#### [TO DO]
Repeat the following entries exactly, excluding pictures.

[Opening EXTRACTED RECORDS section]

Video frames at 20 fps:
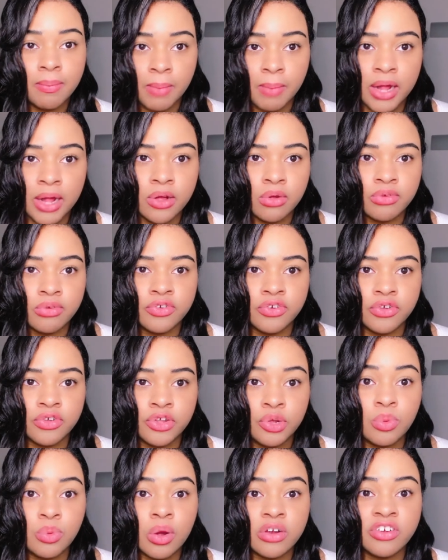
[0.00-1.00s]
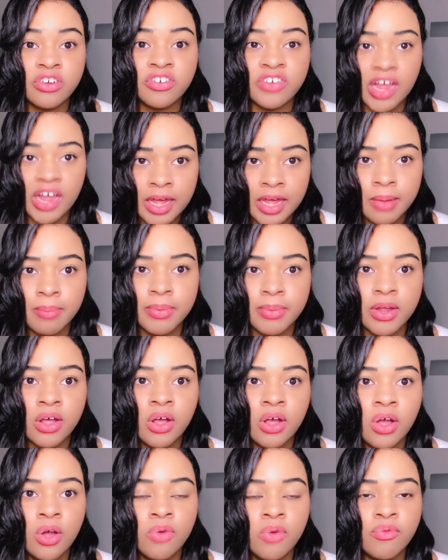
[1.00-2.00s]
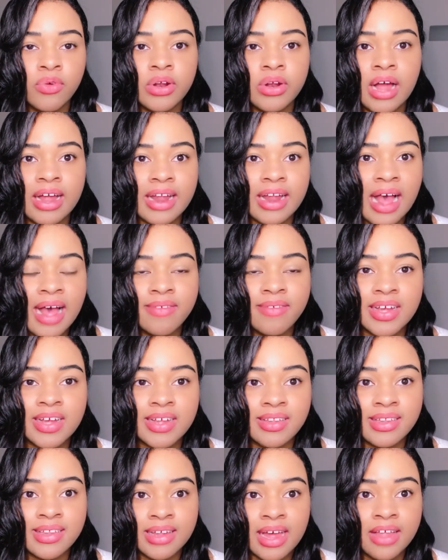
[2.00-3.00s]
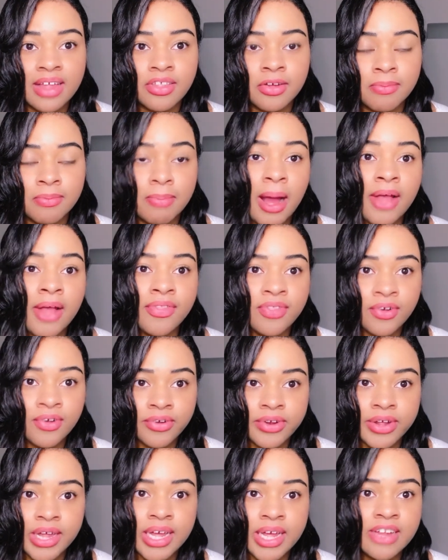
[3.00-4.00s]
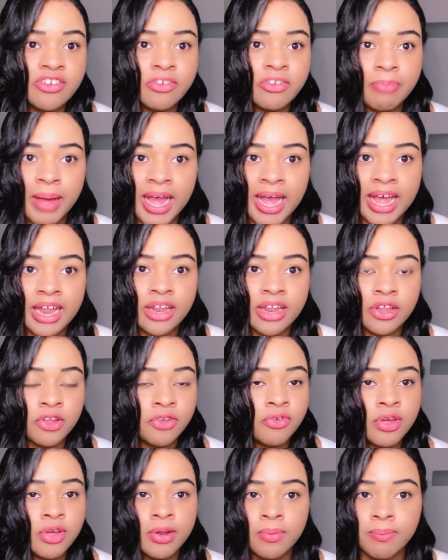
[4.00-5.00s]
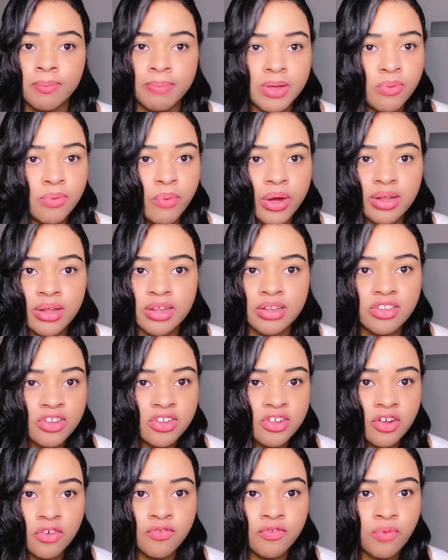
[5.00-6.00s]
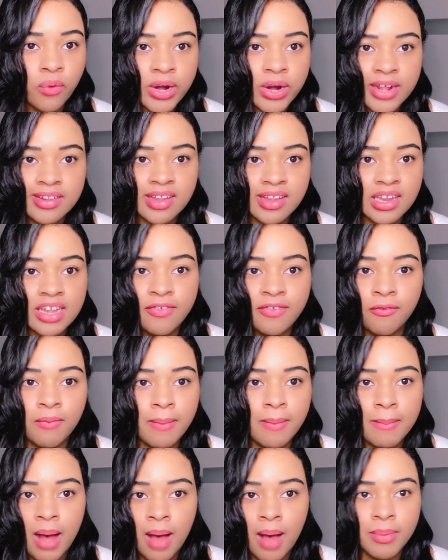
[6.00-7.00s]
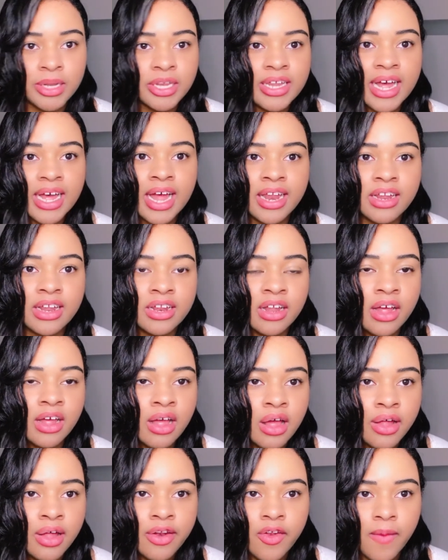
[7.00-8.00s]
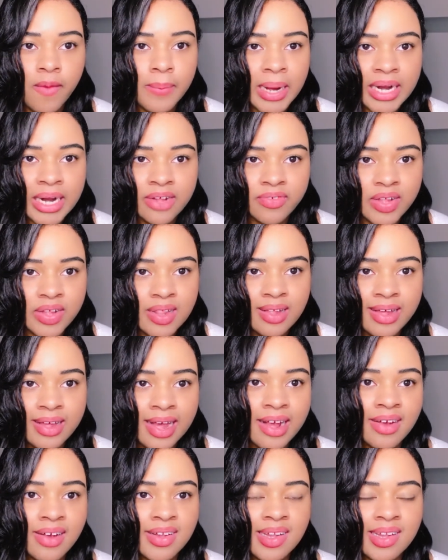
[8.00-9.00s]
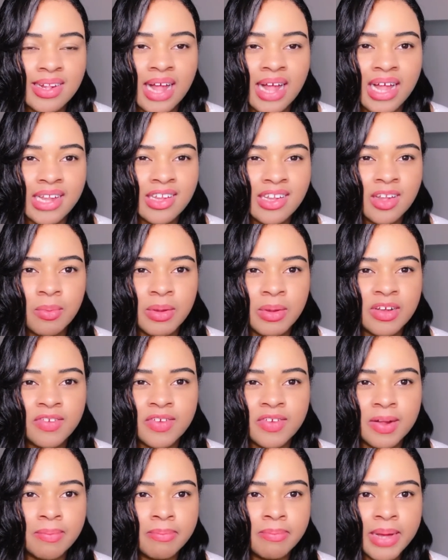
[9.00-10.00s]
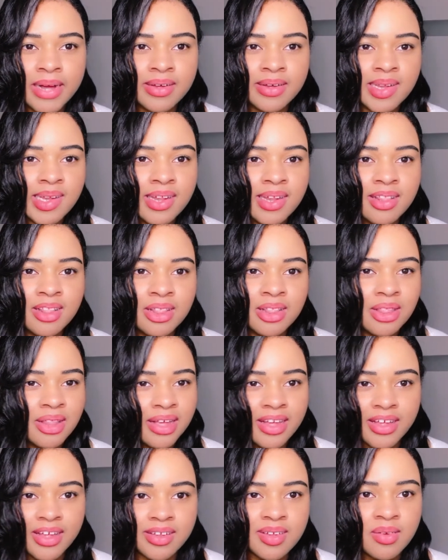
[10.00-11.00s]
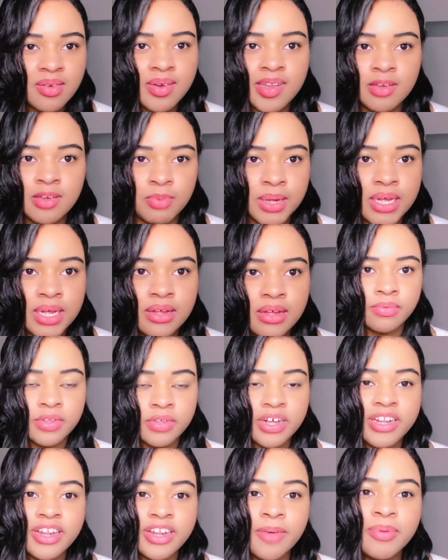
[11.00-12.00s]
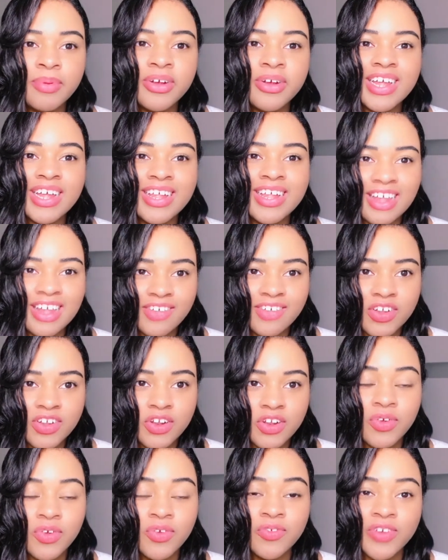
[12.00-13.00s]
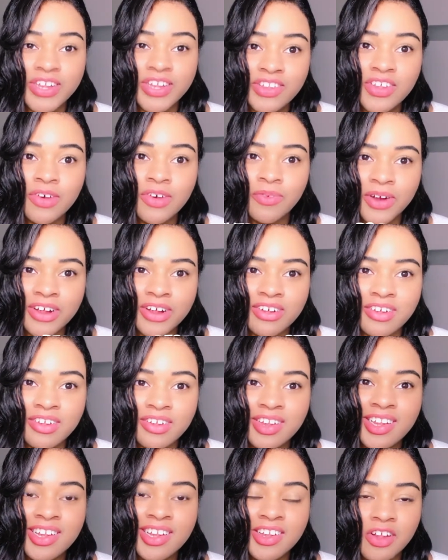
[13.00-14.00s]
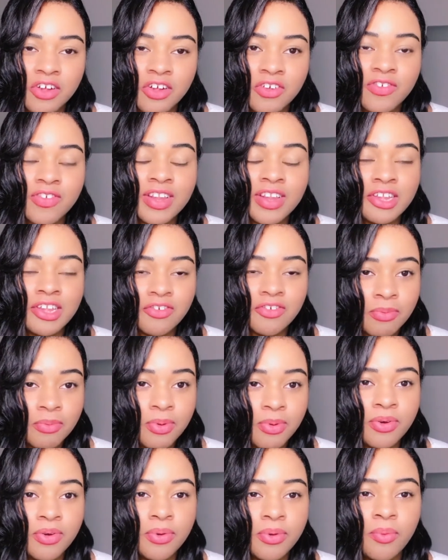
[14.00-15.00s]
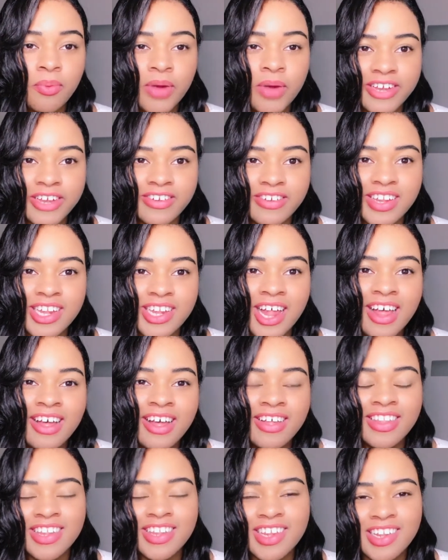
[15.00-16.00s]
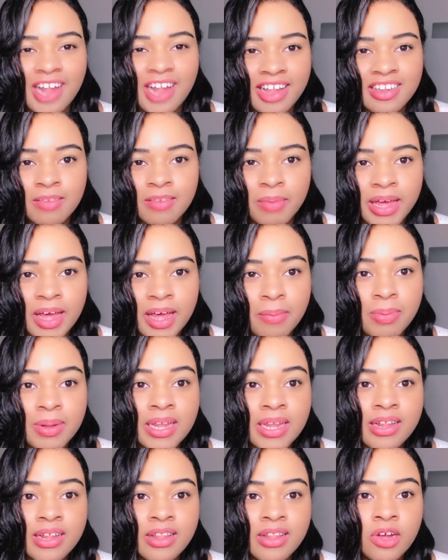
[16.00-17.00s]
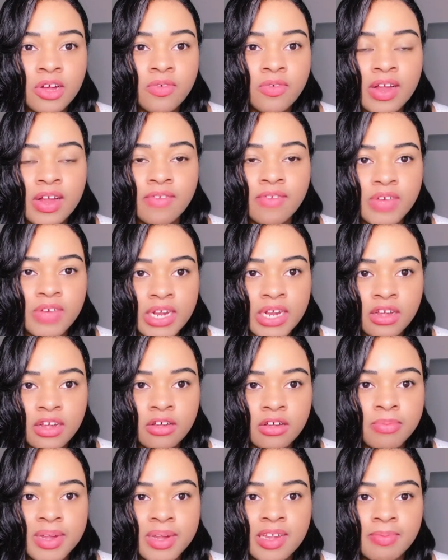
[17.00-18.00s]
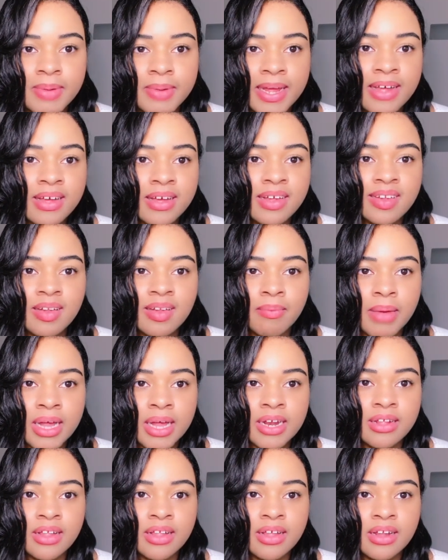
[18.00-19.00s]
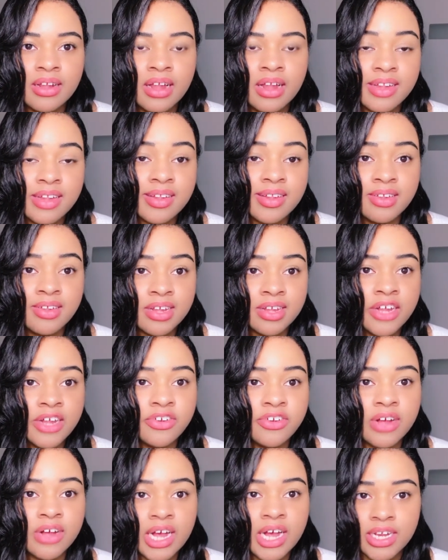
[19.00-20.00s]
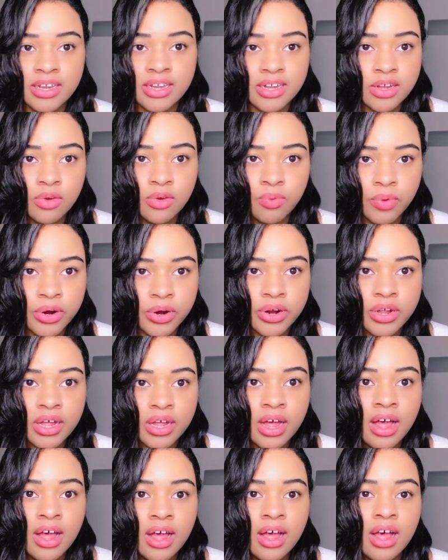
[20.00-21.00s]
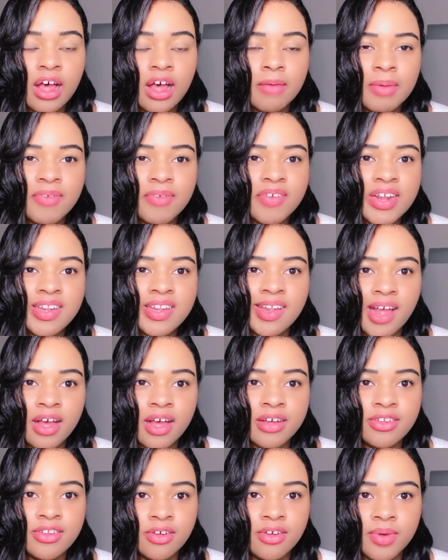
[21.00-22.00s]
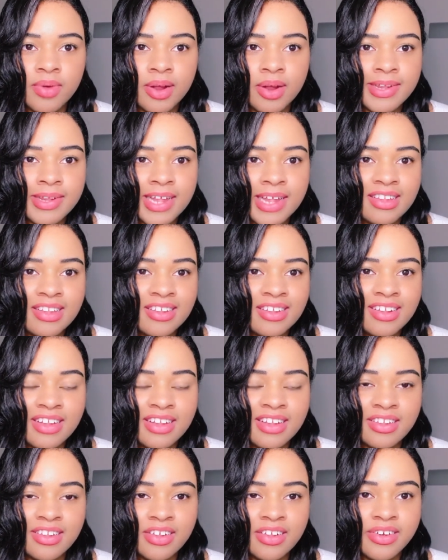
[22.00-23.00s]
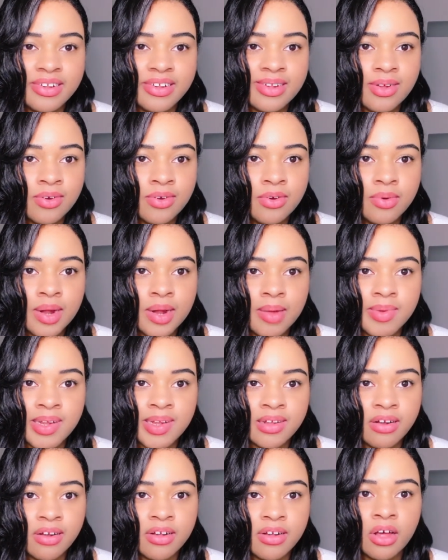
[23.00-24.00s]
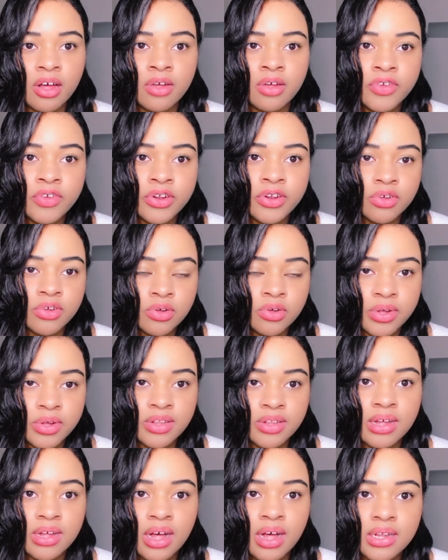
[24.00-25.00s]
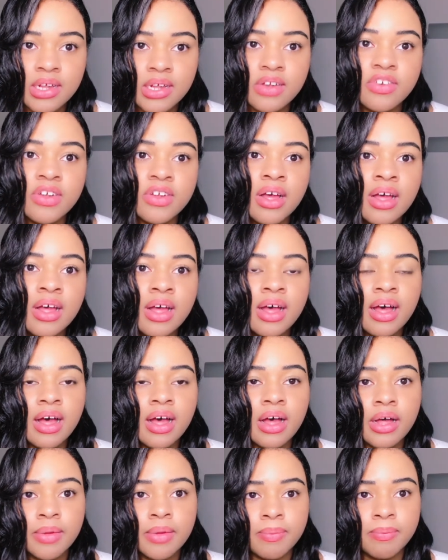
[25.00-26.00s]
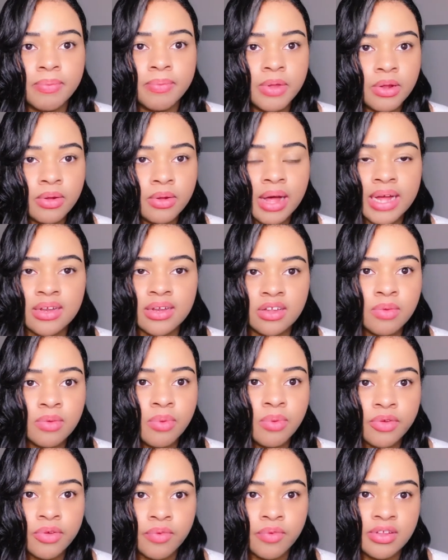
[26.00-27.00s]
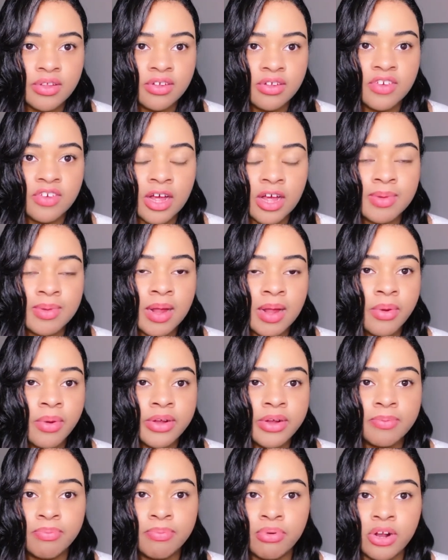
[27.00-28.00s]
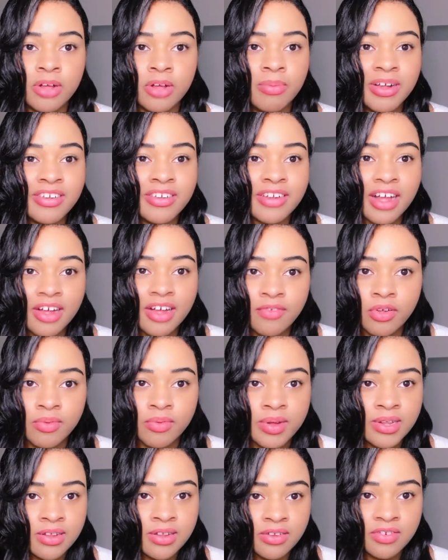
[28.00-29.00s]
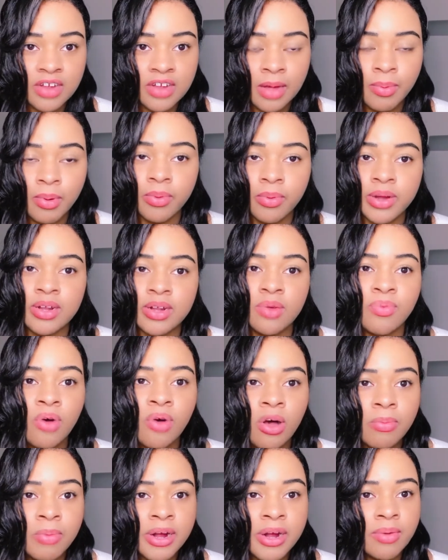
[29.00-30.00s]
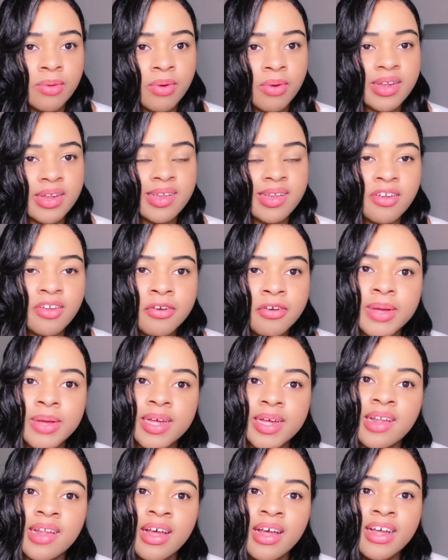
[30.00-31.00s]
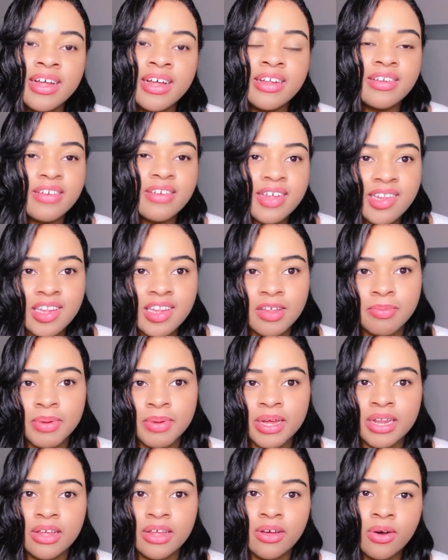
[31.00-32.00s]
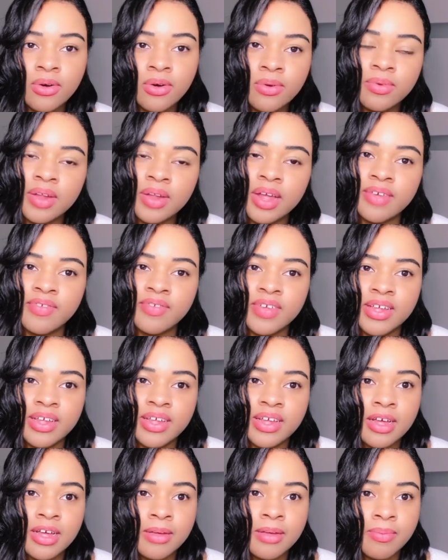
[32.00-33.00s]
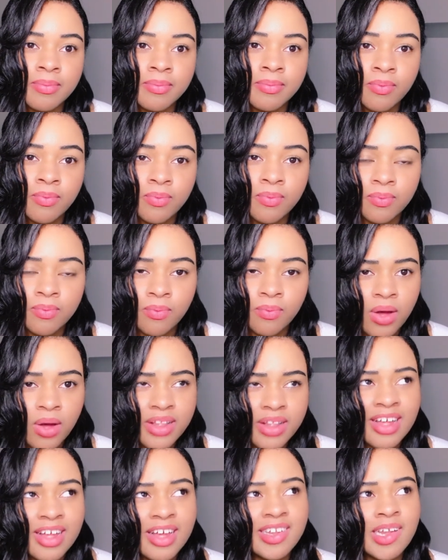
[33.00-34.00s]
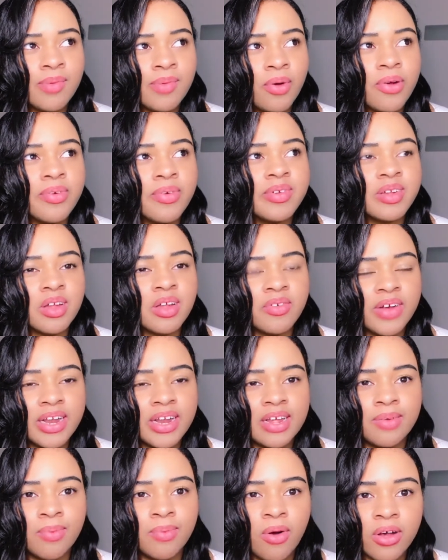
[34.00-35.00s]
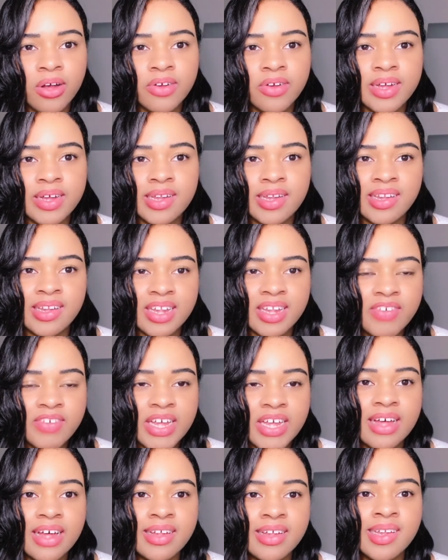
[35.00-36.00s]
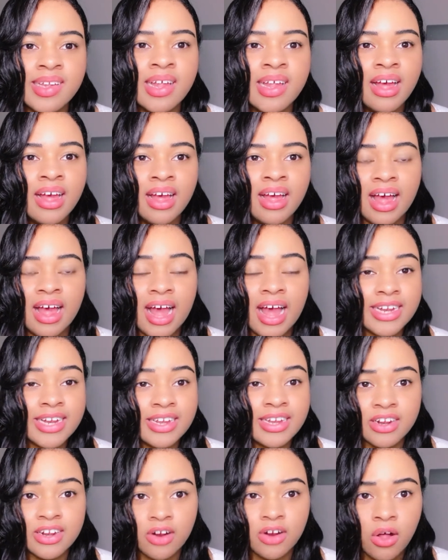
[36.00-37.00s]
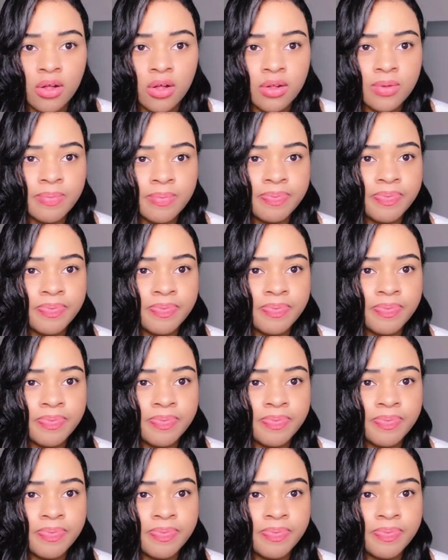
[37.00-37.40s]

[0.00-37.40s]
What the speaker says: my culture, you are shamed for not having it together by 30. In Japan, you can be well into your 40s and living with mom and dad and nobody really cares. It's not so much of an embarrassing thing, so to speak. Number 11, retail workers deserve livable wages. This is not to make a politically correct video, but speaking as somebody that as a teenager I did work, even as a young adult when I was 18, 19 years old, when I was starting off, going to college, I did work retail jobs. I worked pretty much every retail job. I worked at Walmart, I worked at Starbucks, JCPenney, Old Navy, I think I said Walgreens already, Walgreens, CVS. I did it all.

[Closing EXTRACTED RECORDS section]

#### [WRITTEN RESPONSE]
Video frames at 20 fps:
[0.00-1.00s]
[1.00-2.00s]
[2.00-3.00s]
[3.00-4.00s]
[4.00-5.00s]
[5.00-6.00s]
[6.00-7.00s]
[7.00-8.00s]
[8.00-9.00s]
[9.00-10.00s]
[10.00-11.00s]
[11.00-12.00s]
[12.00-13.00s]
[13.00-14.00s]
[14.00-15.00s]
[15.00-16.00s]
[16.00-17.00s]
[17.00-18.00s]
[18.00-19.00s]
[19.00-20.00s]
[20.00-21.00s]
[21.00-22.00s]
[22.00-23.00s]
[23.00-24.00s]
[24.00-25.00s]
[25.00-26.00s]
[26.00-27.00s]
[27.00-28.00s]
[28.00-29.00s]
[29.00-30.00s]
[30.00-31.00s]
[31.00-32.00s]
[32.00-33.00s]
[33.00-34.00s]
[34.00-35.00s]
[35.00-36.00s]
[36.00-37.00s]
[37.00-37.40s]

[0.00-37.40s]
What the speaker says: my culture, you are shamed for not having it together by 30. In Japan, you can be well into your 40s and living with mom and dad and nobody really cares. It's not so much of an embarrassing thing, so to speak. Number 11, retail workers deserve livable wages. This is not to make a politically correct video, but speaking as somebody that as a teenager I did work, even as a young adult when I was 18, 19 years old, when I was starting off, going to college, I did work retail jobs. I worked pretty much every retail job. I worked at Walmart, I worked at Starbucks, JCPenney, Old Navy, I think I said Walgreens already, Walgreens, CVS. I did it all.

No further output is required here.